▶ [Task to complete]
A faithful copy of all the data below, please; leave no line out.
● ● ● ● ●
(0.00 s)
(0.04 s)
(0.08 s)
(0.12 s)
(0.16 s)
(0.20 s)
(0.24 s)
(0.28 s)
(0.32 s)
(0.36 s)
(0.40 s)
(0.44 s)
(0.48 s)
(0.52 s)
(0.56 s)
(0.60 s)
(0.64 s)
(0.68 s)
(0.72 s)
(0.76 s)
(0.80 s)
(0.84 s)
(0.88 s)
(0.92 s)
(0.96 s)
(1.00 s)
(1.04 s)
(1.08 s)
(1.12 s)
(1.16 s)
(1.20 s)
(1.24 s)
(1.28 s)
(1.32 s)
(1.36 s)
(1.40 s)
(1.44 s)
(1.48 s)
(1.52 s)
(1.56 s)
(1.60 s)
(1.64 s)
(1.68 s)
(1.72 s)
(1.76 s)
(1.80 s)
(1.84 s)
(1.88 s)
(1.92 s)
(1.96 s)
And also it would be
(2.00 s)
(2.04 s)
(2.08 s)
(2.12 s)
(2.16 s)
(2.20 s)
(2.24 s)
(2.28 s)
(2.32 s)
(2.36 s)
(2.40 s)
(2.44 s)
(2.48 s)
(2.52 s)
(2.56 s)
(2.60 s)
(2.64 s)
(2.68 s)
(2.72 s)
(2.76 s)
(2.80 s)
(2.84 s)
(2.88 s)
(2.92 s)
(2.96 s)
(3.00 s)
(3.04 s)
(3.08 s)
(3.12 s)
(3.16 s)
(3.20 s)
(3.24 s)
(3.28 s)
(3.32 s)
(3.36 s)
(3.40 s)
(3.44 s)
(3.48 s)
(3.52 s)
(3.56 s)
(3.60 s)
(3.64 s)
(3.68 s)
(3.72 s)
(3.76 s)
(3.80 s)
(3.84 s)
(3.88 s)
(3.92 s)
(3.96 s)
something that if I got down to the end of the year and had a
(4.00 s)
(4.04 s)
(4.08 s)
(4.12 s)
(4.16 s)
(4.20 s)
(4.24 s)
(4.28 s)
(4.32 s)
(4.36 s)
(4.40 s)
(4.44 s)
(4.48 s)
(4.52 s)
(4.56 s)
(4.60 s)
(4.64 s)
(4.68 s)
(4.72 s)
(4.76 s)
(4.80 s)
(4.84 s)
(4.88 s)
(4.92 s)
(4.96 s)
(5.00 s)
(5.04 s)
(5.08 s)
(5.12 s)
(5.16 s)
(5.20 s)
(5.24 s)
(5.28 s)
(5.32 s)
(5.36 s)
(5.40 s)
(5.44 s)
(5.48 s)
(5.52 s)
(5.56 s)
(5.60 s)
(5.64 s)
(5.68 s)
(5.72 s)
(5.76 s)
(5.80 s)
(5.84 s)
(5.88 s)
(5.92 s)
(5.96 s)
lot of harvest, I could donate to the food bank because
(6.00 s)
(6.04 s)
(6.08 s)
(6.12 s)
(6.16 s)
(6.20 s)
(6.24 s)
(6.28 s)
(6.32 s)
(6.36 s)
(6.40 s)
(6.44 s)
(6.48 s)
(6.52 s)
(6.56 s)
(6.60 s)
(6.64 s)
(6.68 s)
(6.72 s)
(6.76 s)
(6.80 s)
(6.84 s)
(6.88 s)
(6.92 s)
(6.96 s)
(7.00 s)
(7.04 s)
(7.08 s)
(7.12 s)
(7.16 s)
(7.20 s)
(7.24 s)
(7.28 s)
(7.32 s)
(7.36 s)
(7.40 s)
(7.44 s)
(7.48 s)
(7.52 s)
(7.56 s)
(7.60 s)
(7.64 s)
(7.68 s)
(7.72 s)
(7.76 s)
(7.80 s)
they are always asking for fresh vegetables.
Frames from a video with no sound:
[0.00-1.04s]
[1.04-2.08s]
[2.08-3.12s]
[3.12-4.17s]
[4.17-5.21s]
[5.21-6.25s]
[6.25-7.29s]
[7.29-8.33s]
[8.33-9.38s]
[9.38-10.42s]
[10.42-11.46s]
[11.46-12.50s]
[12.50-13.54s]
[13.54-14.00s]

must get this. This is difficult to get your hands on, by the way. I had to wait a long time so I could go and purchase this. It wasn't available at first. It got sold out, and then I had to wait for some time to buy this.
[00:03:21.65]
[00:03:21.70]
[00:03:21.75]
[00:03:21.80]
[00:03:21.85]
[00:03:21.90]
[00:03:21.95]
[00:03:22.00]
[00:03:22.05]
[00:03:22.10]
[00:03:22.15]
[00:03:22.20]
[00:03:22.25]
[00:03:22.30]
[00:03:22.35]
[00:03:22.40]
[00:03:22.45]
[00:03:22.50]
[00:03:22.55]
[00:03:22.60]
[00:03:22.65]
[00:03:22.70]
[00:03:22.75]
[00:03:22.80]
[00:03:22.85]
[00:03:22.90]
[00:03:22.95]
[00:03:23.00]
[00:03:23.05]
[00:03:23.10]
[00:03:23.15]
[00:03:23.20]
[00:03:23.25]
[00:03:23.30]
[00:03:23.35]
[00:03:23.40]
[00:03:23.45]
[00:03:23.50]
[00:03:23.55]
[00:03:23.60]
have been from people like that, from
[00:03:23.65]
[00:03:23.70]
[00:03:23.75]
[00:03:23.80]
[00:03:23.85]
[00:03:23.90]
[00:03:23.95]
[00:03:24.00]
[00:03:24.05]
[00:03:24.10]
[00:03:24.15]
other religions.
● ● ● ● ●
▶ [Exercise output]
(0.00 s)
(0.04 s)
(0.08 s)
(0.12 s)
(0.16 s)
(0.20 s)
(0.24 s)
(0.28 s)
(0.32 s)
(0.36 s)
(0.40 s)
(0.44 s)
(0.48 s)
(0.52 s)
(0.56 s)
(0.60 s)
(0.64 s)
(0.68 s)
(0.72 s)
(0.76 s)
(0.80 s)
(0.84 s)
(0.88 s)
(0.92 s)
(0.96 s)
(1.00 s)
(1.04 s)
(1.08 s)
(1.12 s)
(1.16 s)
(1.20 s)
(1.24 s)
(1.28 s)
(1.32 s)
(1.36 s)
(1.40 s)
(1.44 s)
(1.48 s)
(1.52 s)
(1.56 s)
(1.60 s)
(1.64 s)
(1.68 s)
(1.72 s)
(1.76 s)
(1.80 s)
(1.84 s)
(1.88 s)
(1.92 s)
(1.96 s)
And also it would be
(2.00 s)
(2.04 s)
(2.08 s)
(2.12 s)
(2.16 s)
(2.20 s)
(2.24 s)
(2.28 s)
(2.32 s)
(2.36 s)
(2.40 s)
(2.44 s)
(2.48 s)
(2.52 s)
(2.56 s)
(2.60 s)
(2.64 s)
(2.68 s)
(2.72 s)
(2.76 s)
(2.80 s)
(2.84 s)
(2.88 s)
(2.92 s)
(2.96 s)
(3.00 s)
(3.04 s)
(3.08 s)
(3.12 s)
(3.16 s)
(3.20 s)
(3.24 s)
(3.28 s)
(3.32 s)
(3.36 s)
(3.40 s)
(3.44 s)
(3.48 s)
(3.52 s)
(3.56 s)
(3.60 s)
(3.64 s)
(3.68 s)
(3.72 s)
(3.76 s)
(3.80 s)
(3.84 s)
(3.88 s)
(3.92 s)
(3.96 s)
something that if I got down to the end of the year and had a
(4.00 s)
(4.04 s)
(4.08 s)
(4.12 s)
(4.16 s)
(4.20 s)
(4.24 s)
(4.28 s)
(4.32 s)
(4.36 s)
(4.40 s)
(4.44 s)
(4.48 s)
(4.52 s)
(4.56 s)
(4.60 s)
(4.64 s)
(4.68 s)
(4.72 s)
(4.76 s)
(4.80 s)
(4.84 s)
(4.88 s)
(4.92 s)
(4.96 s)
(5.00 s)
(5.04 s)
(5.08 s)
(5.12 s)
(5.16 s)
(5.20 s)
(5.24 s)
(5.28 s)
(5.32 s)
(5.36 s)
(5.40 s)
(5.44 s)
(5.48 s)
(5.52 s)
(5.56 s)
(5.60 s)
(5.64 s)
(5.68 s)
(5.72 s)
(5.76 s)
(5.80 s)
(5.84 s)
(5.88 s)
(5.92 s)
(5.96 s)
lot of harvest, I could donate to the food bank because
(6.00 s)
(6.04 s)
(6.08 s)
(6.12 s)
(6.16 s)
(6.20 s)
(6.24 s)
(6.28 s)
(6.32 s)
(6.36 s)
(6.40 s)
(6.44 s)
(6.48 s)
(6.52 s)
(6.56 s)
(6.60 s)
(6.64 s)
(6.68 s)
(6.72 s)
(6.76 s)
(6.80 s)
(6.84 s)
(6.88 s)
(6.92 s)
(6.96 s)
(7.00 s)
(7.04 s)
(7.08 s)
(7.12 s)
(7.16 s)
(7.20 s)
(7.24 s)
(7.28 s)
(7.32 s)
(7.36 s)
(7.40 s)
(7.44 s)
(7.48 s)
(7.52 s)
(7.56 s)
(7.60 s)
(7.64 s)
(7.68 s)
(7.72 s)
(7.76 s)
(7.80 s)
they are always asking for fresh vegetables.
Frames from a video with no sound:
[0.00-1.04s]
[1.04-2.08s]
[2.08-3.12s]
[3.12-4.17s]
[4.17-5.21s]
[5.21-6.25s]
[6.25-7.29s]
[7.29-8.33s]
[8.33-9.38s]
[9.38-10.42s]
[10.42-11.46s]
[11.46-12.50s]
[12.50-13.54s]
[13.54-14.00s]

must get this. This is difficult to get your hands on, by the way. I had to wait a long time so I could go and purchase this. It wasn't available at first. It got sold out, and then I had to wait for some time to buy this.
[00:03:21.65]
[00:03:21.70]
[00:03:21.75]
[00:03:21.80]
[00:03:21.85]
[00:03:21.90]
[00:03:21.95]
[00:03:22.00]
[00:03:22.05]
[00:03:22.10]
[00:03:22.15]
[00:03:22.20]
[00:03:22.25]
[00:03:22.30]
[00:03:22.35]
[00:03:22.40]
[00:03:22.45]
[00:03:22.50]
[00:03:22.55]
[00:03:22.60]
[00:03:22.65]
[00:03:22.70]
[00:03:22.75]
[00:03:22.80]
[00:03:22.85]
[00:03:22.90]
[00:03:22.95]
[00:03:23.00]
[00:03:23.05]
[00:03:23.10]
[00:03:23.15]
[00:03:23.20]
[00:03:23.25]
[00:03:23.30]
[00:03:23.35]
[00:03:23.40]
[00:03:23.45]
[00:03:23.50]
[00:03:23.55]
[00:03:23.60]
have been from people like that, from
[00:03:23.65]
[00:03:23.70]
[00:03:23.75]
[00:03:23.80]
[00:03:23.85]
[00:03:23.90]
[00:03:23.95]
[00:03:24.00]
[00:03:24.05]
[00:03:24.10]
[00:03:24.15]
other religions.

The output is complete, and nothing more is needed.